É compreensível que precisemos de manter uma visão de mundo coeso, estável, organizado em que certas premissas são aceites como verdades “inabaláveis”. Um mundo assim permite uma perceção de segurança e previsibilidade.

Há, no entanto, que manter a flexibilidade e segurança necessárias para questionar os paradigmas vigentes, as convicções aceites, as verdades inabaláveis impedindo assim que se eternizem enviesamentos percetivos que se mantêm porque nunca foram questionados ou debatidos.

Precisamos de saber discordar sem hostilidade. Estar perante o contraditório não nos fragiliza, pelo contrário. Ao debater com alguém com uma ideia diferente induz ao pensamento crítico, à reflexão, ao aprimoramento da nossa argumentação. Podemos tranquilamente manter a opinião inicial ou, se fizer sentido, mudar a forma de pensar e abandonar aquilo que percebemos, então, ser um erro. Mantendo a opinião ou não, a existência de uma opinião contrária permite-nos evoluir e amadurecer.

Várias são as linhas de investigação que revelam como podemos discordar de forma produtiva e sem hostilidade.
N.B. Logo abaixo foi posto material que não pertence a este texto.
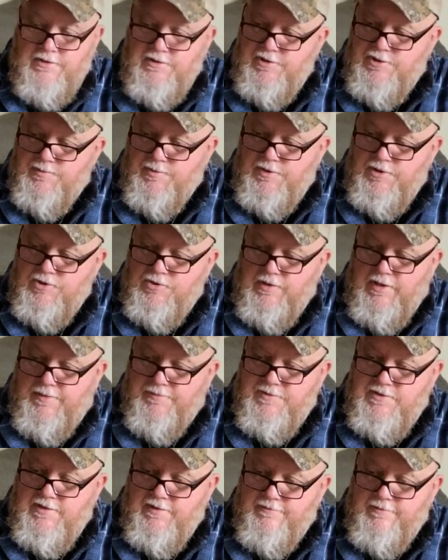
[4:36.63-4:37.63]
It's been
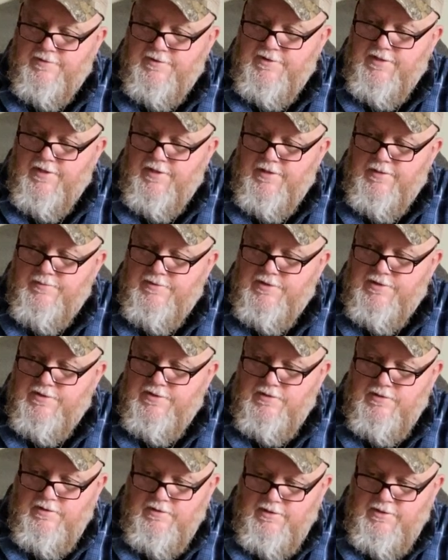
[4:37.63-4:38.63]
dropped several times.
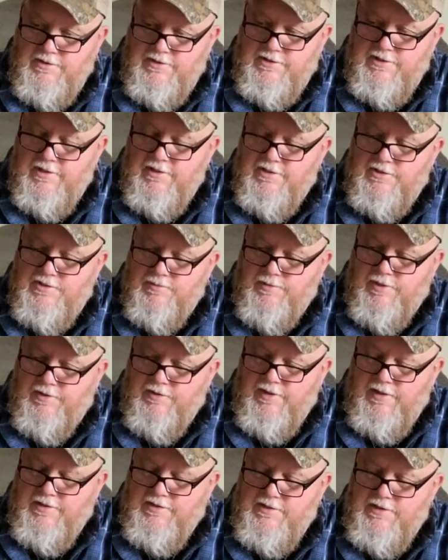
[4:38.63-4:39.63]
It's, like I said, it's about
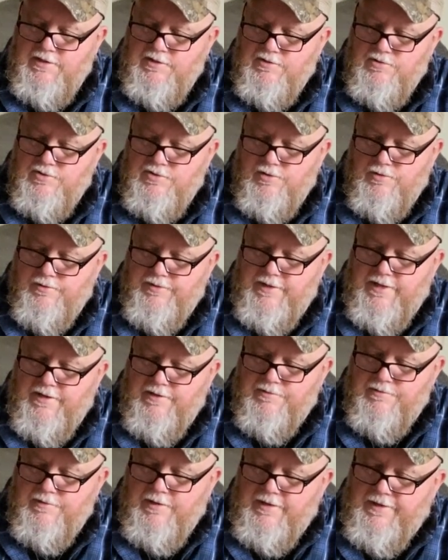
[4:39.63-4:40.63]
19 years old
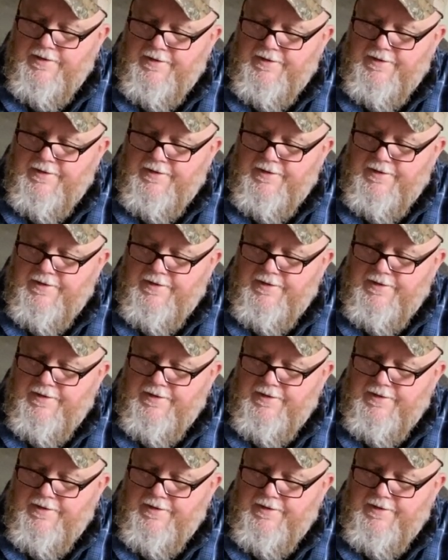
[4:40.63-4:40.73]
now.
A Universidade de Harvard aponta um caminho em 6 passos para o conseguir.

1 – De forma amistosa reconhecer e aceitar que cada pessoa pode ter diferentes perspetivas.
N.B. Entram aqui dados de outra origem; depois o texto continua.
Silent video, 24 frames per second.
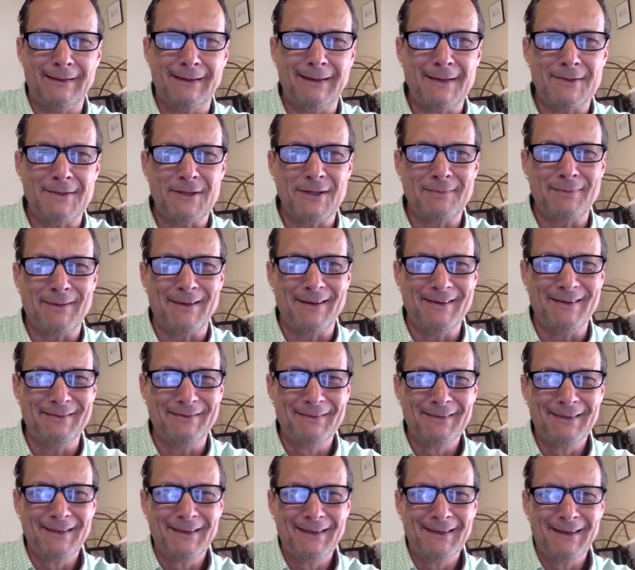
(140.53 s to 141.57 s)
catch up on
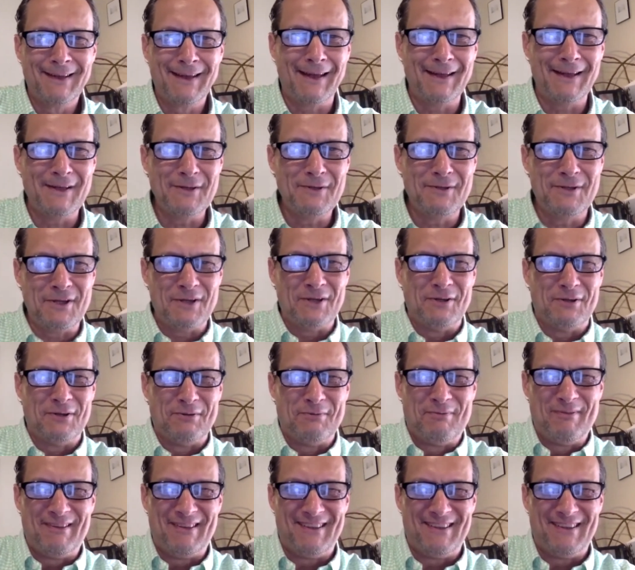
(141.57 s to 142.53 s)
YouTube.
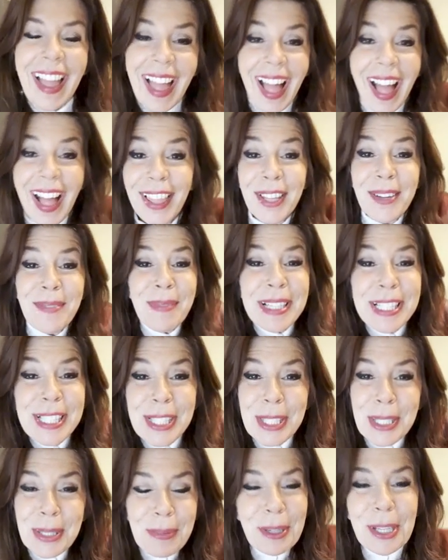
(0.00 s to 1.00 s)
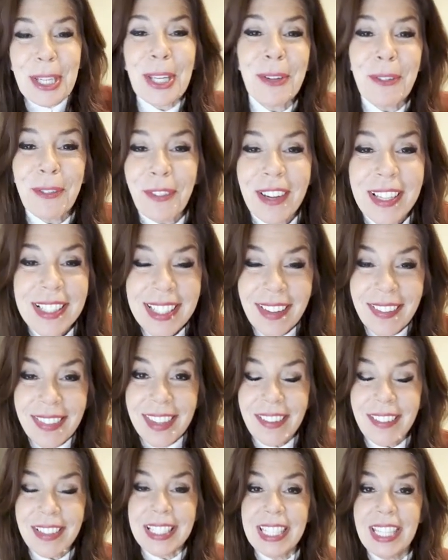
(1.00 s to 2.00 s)
Hello, my super cute friends out
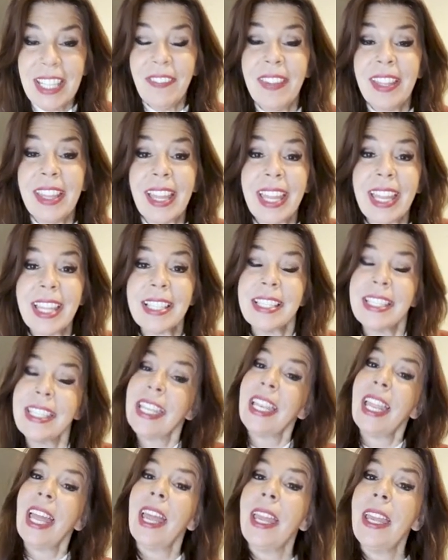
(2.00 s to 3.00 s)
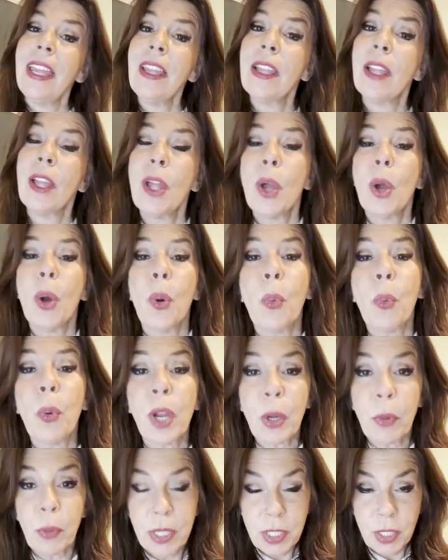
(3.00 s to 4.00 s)
there in TV land today. We're
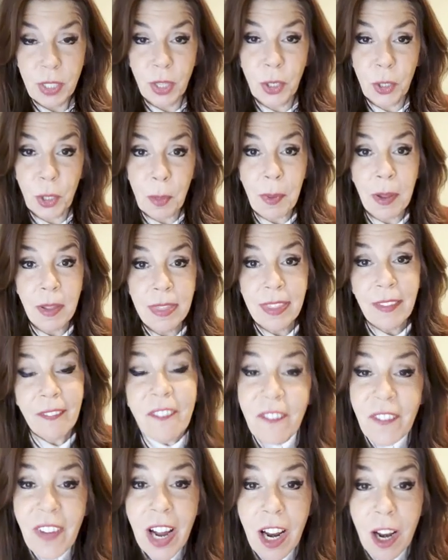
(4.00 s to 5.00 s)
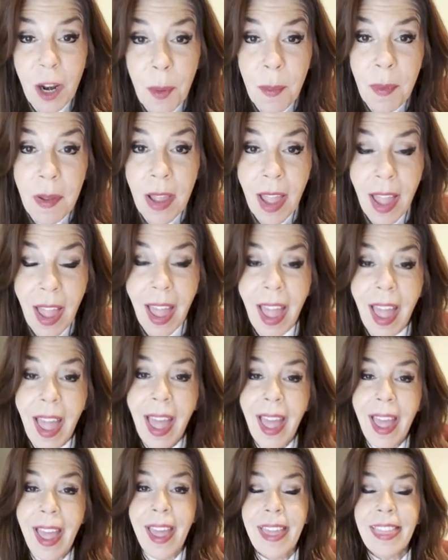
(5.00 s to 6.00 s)
going to learn about the farm
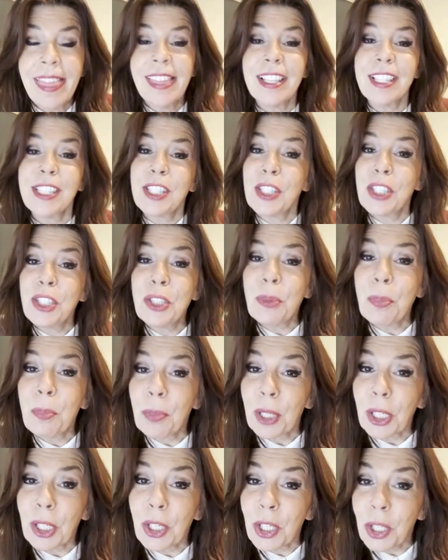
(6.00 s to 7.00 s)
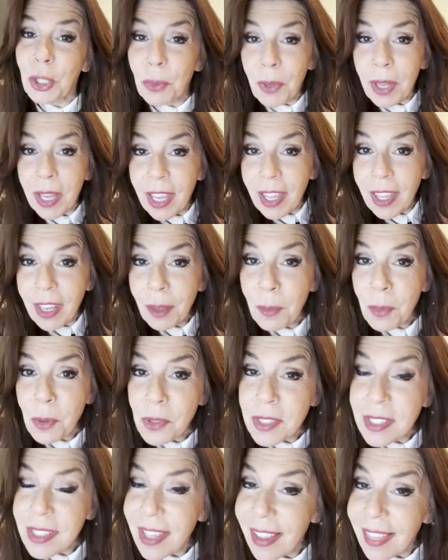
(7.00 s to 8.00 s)
and the super cute
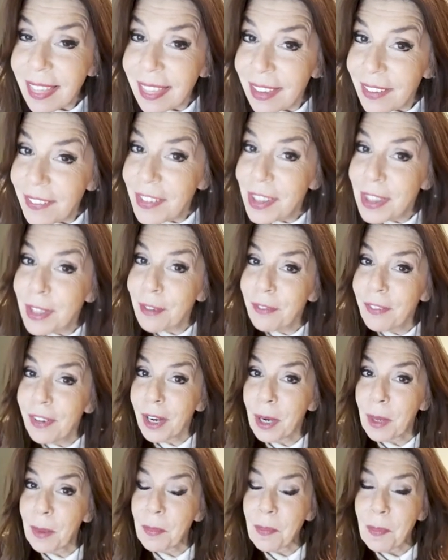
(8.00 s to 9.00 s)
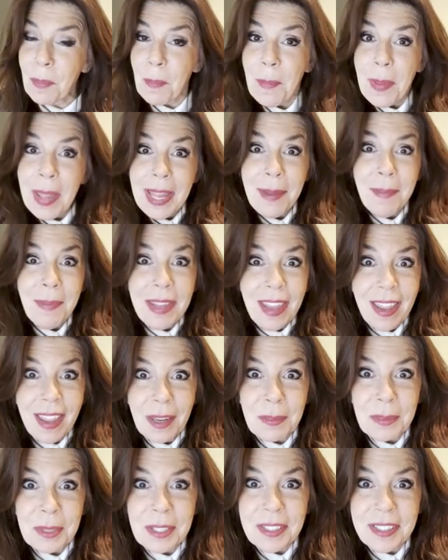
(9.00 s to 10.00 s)
animals that live on the farm. Baby
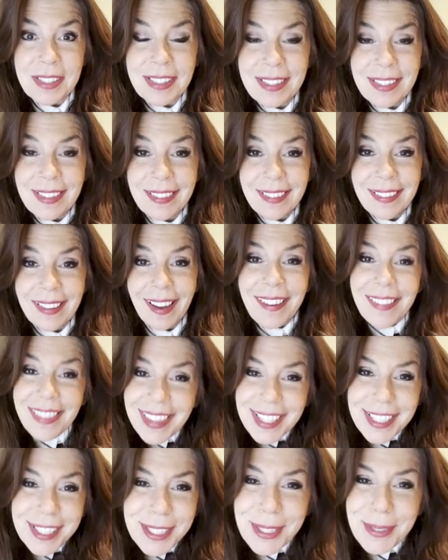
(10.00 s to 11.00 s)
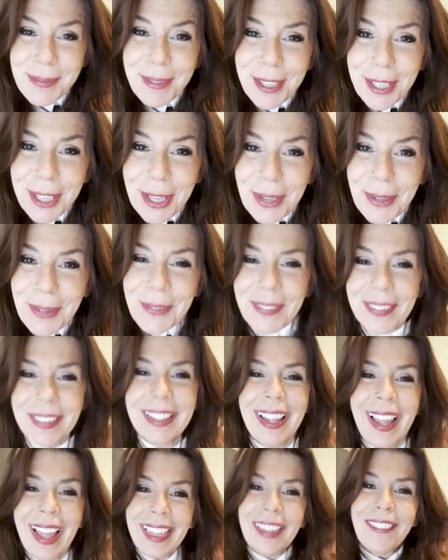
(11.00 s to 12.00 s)
animals. Aren't they super cute?
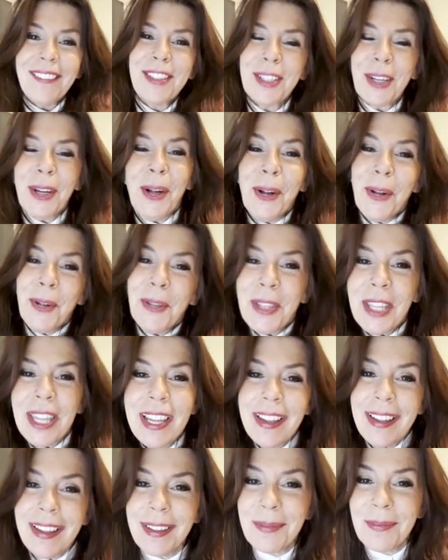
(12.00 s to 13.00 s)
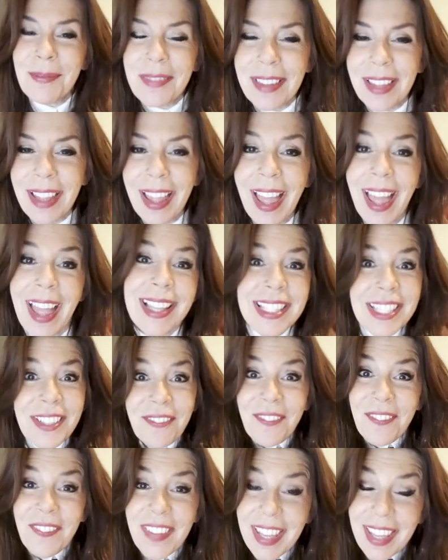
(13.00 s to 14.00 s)
I love to hold them and to
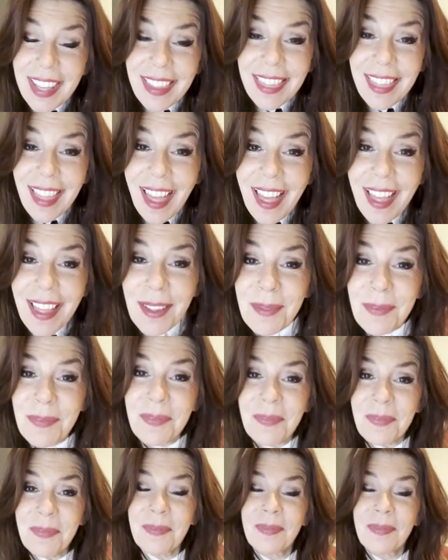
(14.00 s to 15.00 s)
feed them.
2 – Revele respeito pela opinião do outro reconhecendo à partida que terá boas razões para pensar da forma como pensa.

3 – Peça ajuda ao outro para compreender o seu ponto de vista, dedique tempo a escutar os argumentos que estão na base da opinião do outro.

4 – Não reagir de forma ostensivamente negativa a perspetivas que lhe pareçam absurdas. Genuinamente procure clarificação e compreensão dando liberdade ao outro para expor a sua argumentação sem o condicionar com juízos de valor ou críticas. Nesta etapa é importante não discordar e apenas escutar.

5 – Quando o outro terminar a sua fundamentação de como chegou às suas conclusões agradeça a disponibilidade de partilhar consigo o que pensa. Reconheça como é difícil elaborar uma fundamentação quando se sabe à priori que haverá oposição e opiniões contraditórias. Reforce o respeito que a pessoa lhe merece.

6 – De forma amistosa refira que não está necessariamente persuadido a mudar de opinião podendo, nesta fase, apresentar a sua argumentação. Por último reconheça que estamos todos em processo e que todos aprendemos coisas novas todos os dias. Agradeça ao interlocutor tudo aquilo que partilhou consigo.

Esta sequência de 6 passos pode ajudar a discordar sem ser hostil. Sem dúvida que nalgumas situações pode ser desafiante quando aquilo que é referido surge como absurdo ou excessivamente bizarro, mas quando a pessoa com a qual discordamos é alguém importante para nós é um esforço compensador.

Em nome de um mundo pacifico, livre e diversificado podemos concordar em discordar.

Este artigo é psicoeducativo — ajuda a pensar, não diagnostica, e não substitui acompanhamento profissional. Se precisa de apoio imediato: SNS 24 — 808 24 24 24 (24h) · Emergências: 112.